**Available data**
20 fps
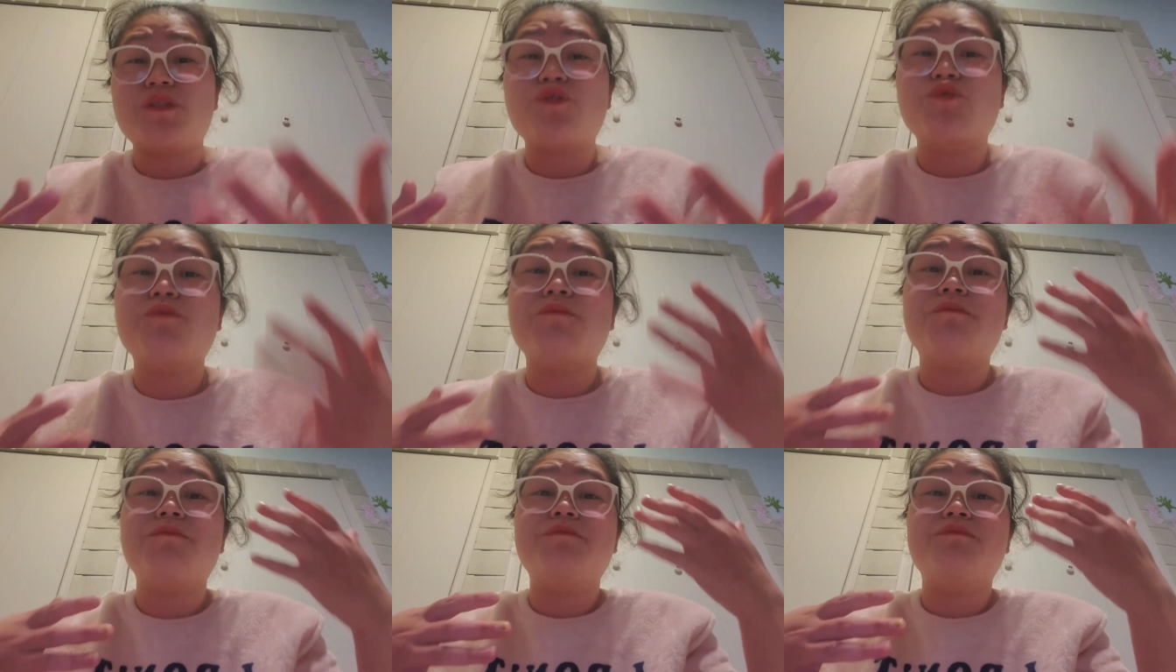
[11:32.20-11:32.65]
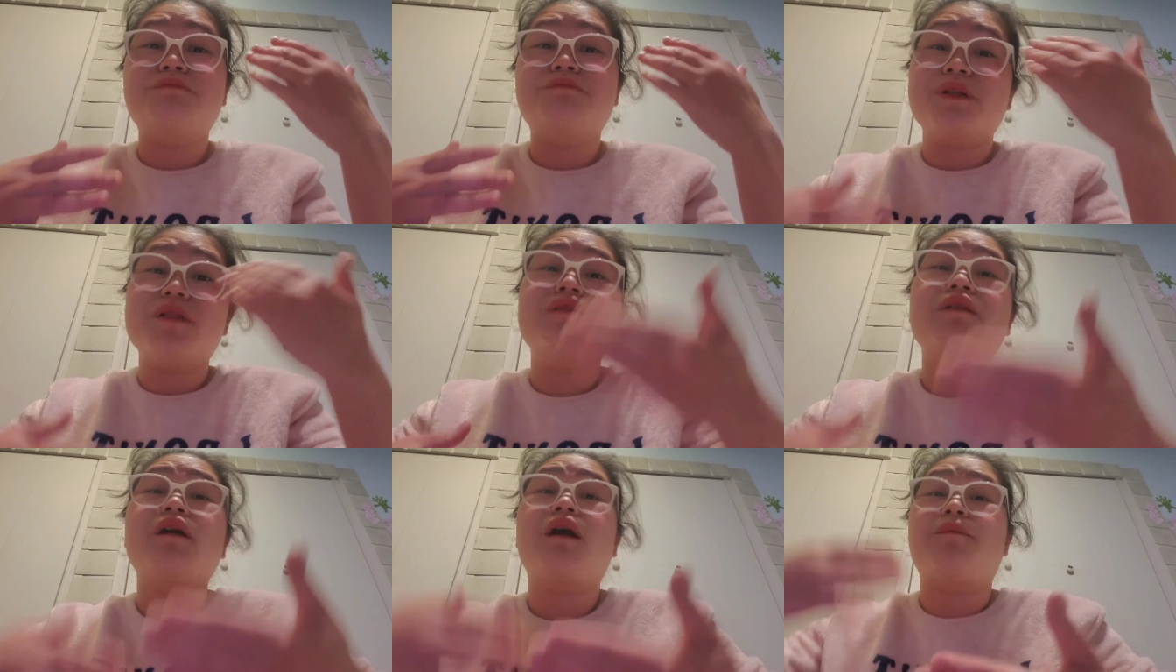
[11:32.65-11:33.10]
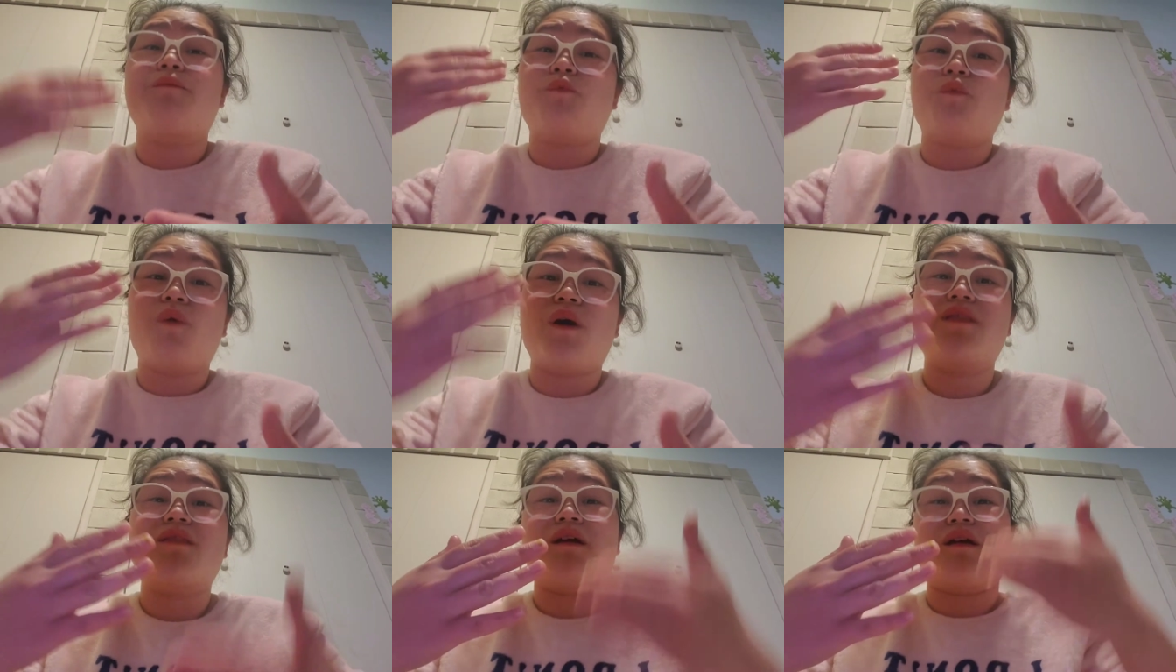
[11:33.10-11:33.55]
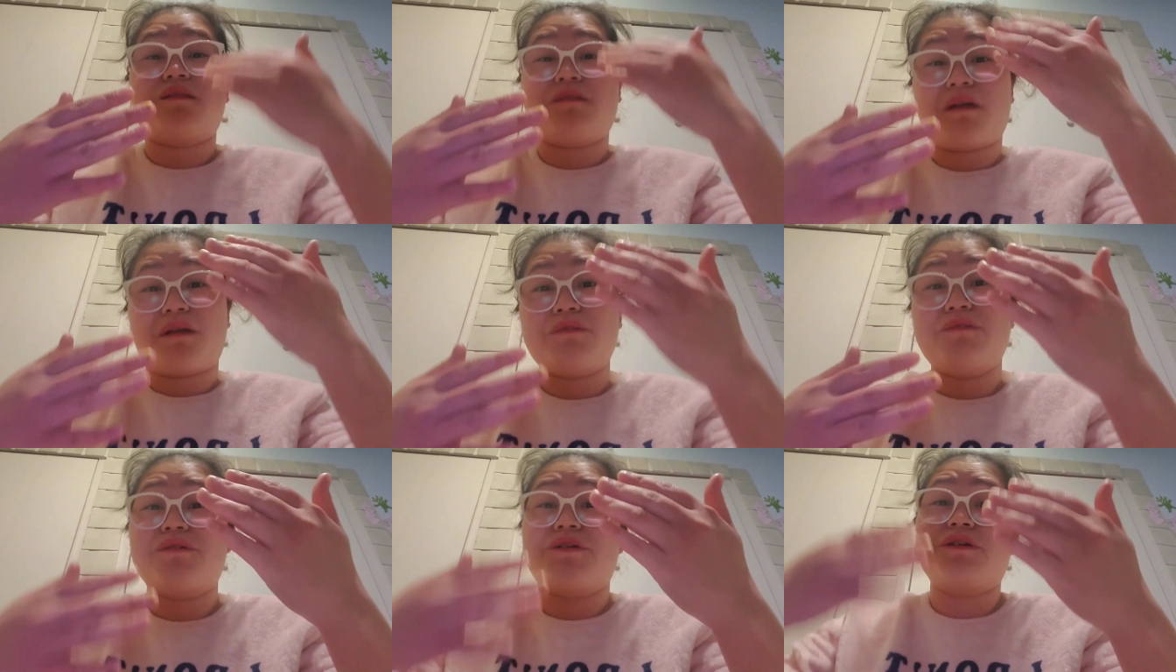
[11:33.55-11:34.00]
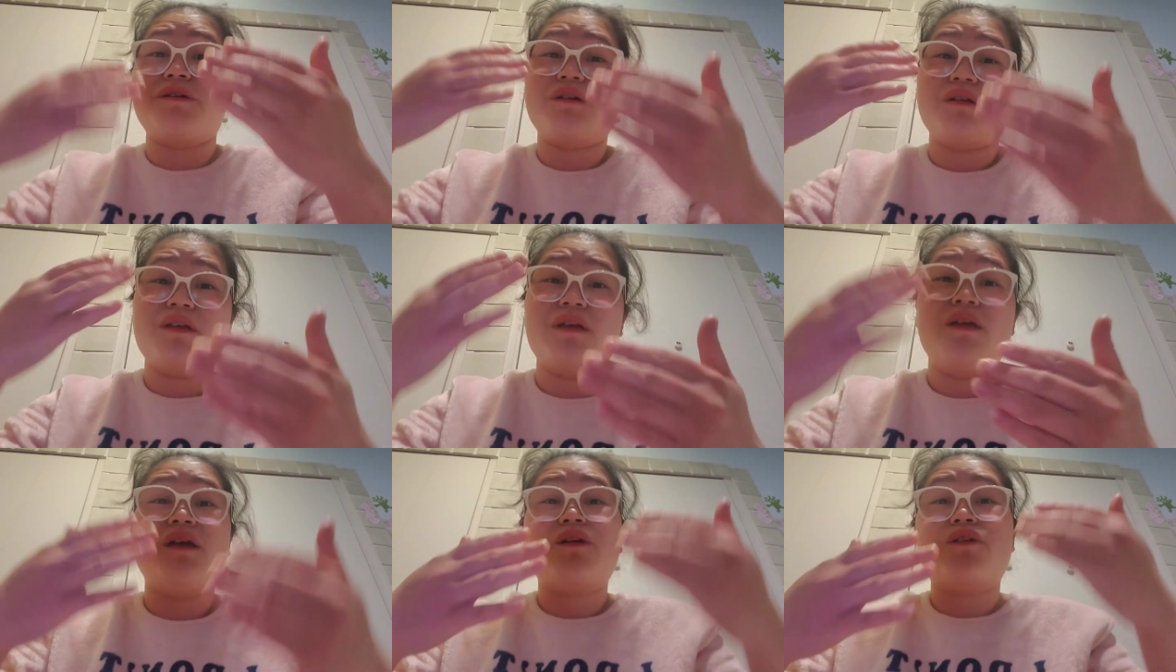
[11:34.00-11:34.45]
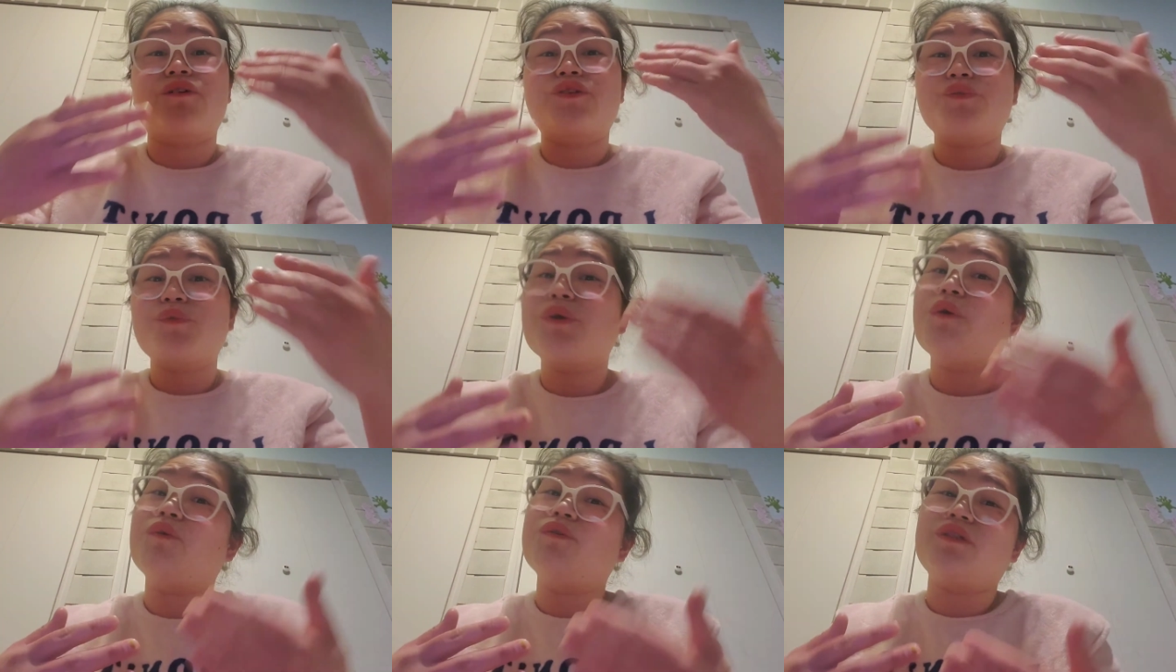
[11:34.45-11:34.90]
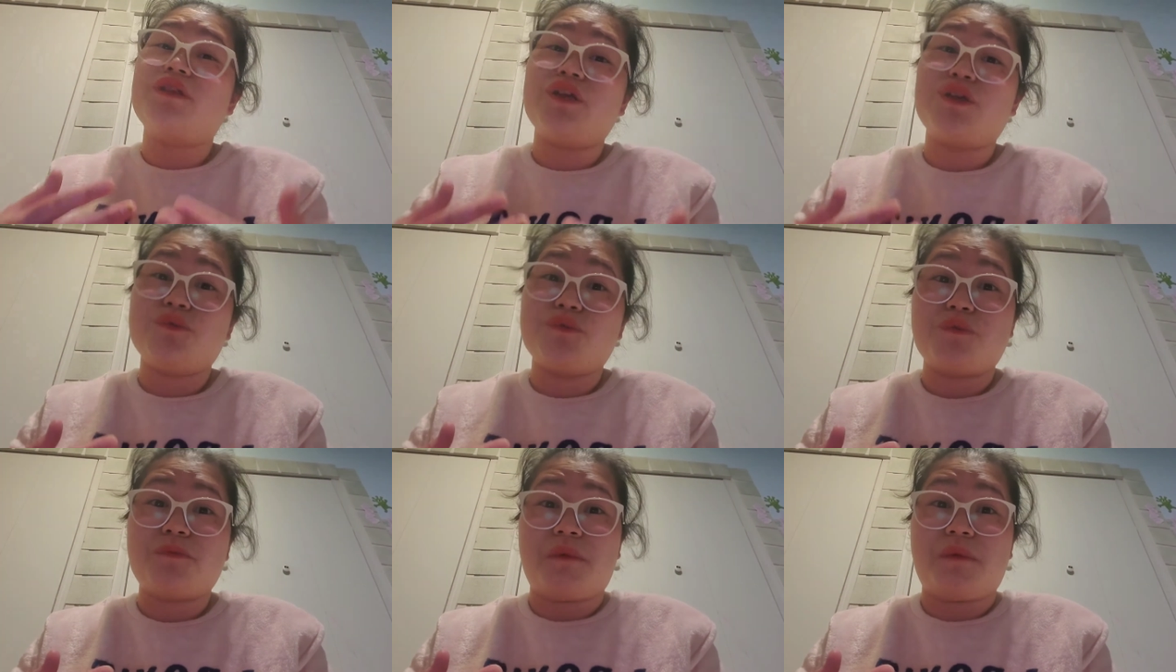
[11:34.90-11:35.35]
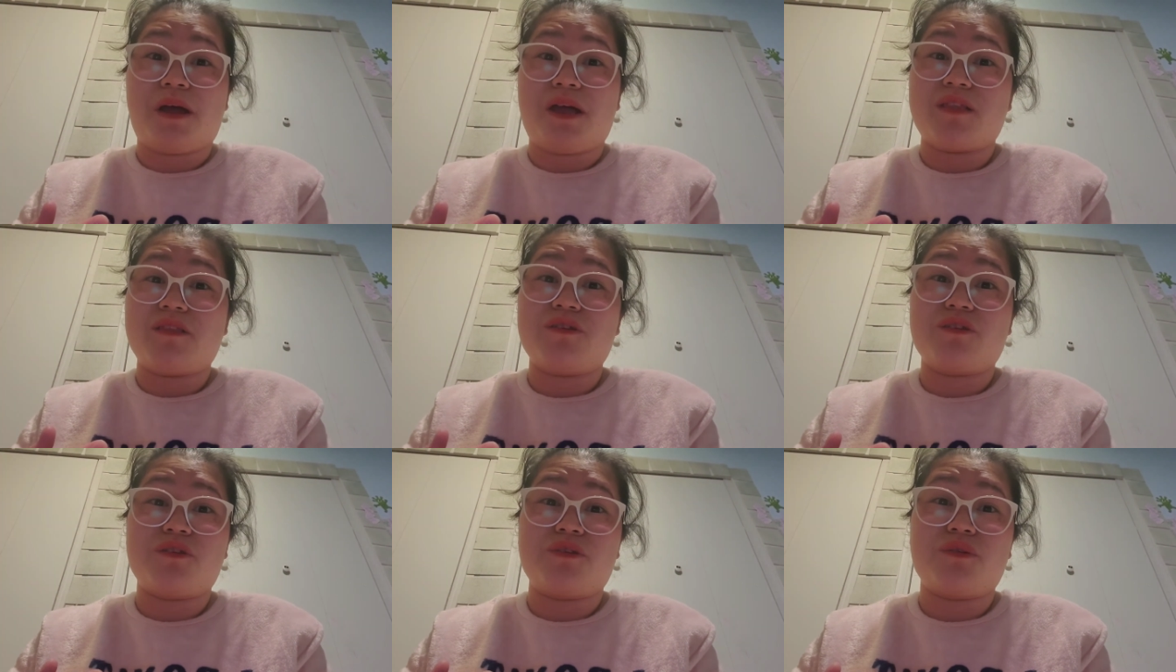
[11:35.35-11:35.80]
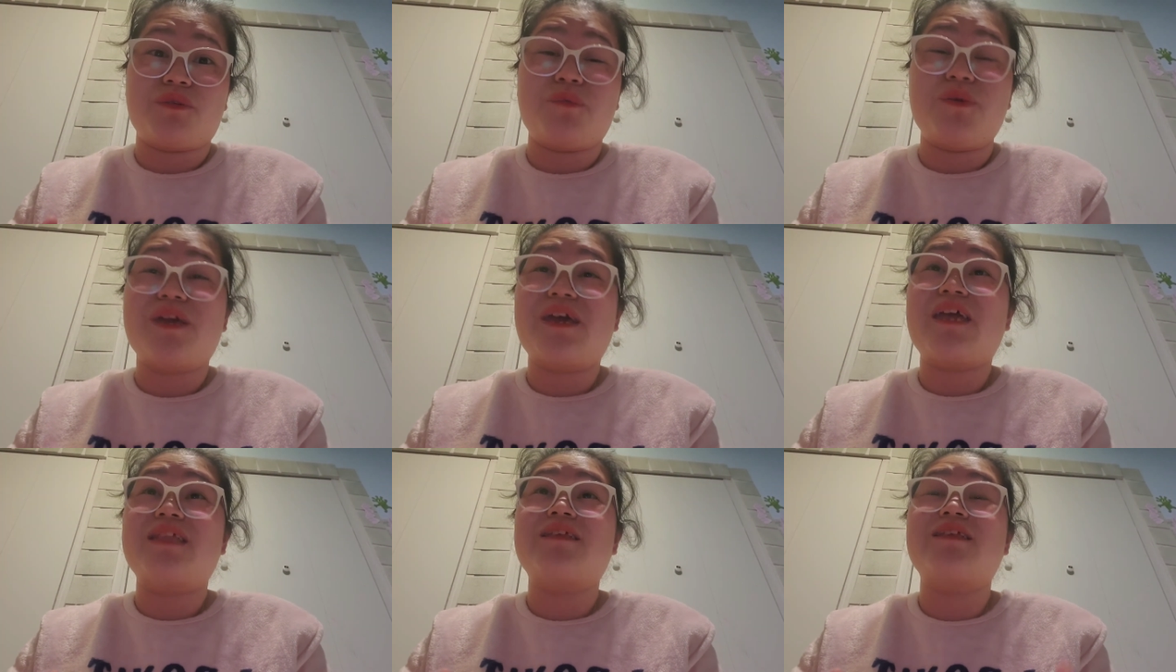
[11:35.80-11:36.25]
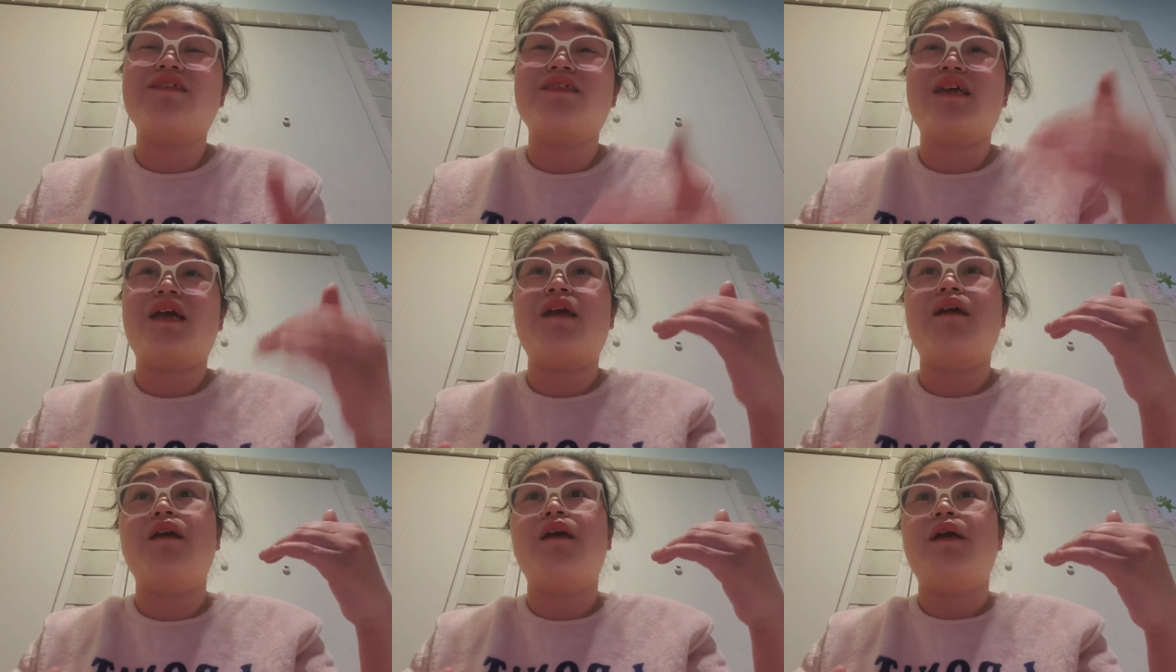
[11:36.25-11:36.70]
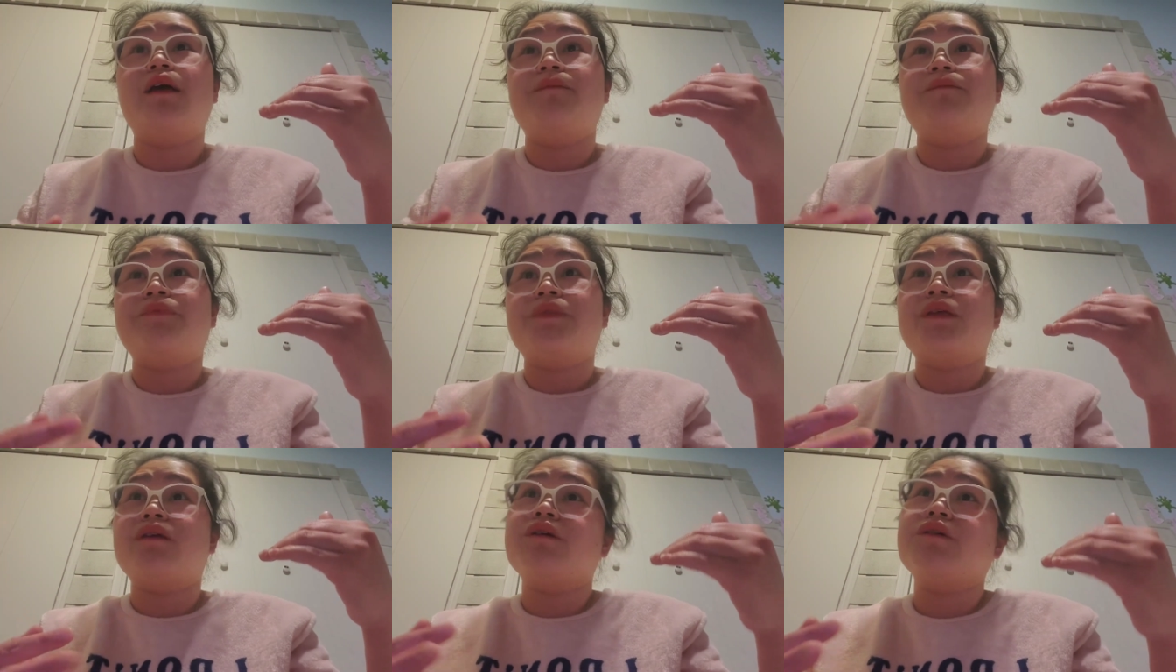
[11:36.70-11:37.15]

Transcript: to build up one another because we're only human you know we cannot say you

**Exercise description**
An exact reproduction of all the records is required, with no pictures included.

**Result of the exercise**
20 fps
[11:32.20-11:32.65]
[11:32.65-11:33.10]
[11:33.10-11:33.55]
[11:33.55-11:34.00]
[11:34.00-11:34.45]
[11:34.45-11:34.90]
[11:34.90-11:35.35]
[11:35.35-11:35.80]
[11:35.80-11:36.25]
[11:36.25-11:36.70]
[11:36.70-11:37.15]

Transcript: to build up one another because we're only human you know we cannot say you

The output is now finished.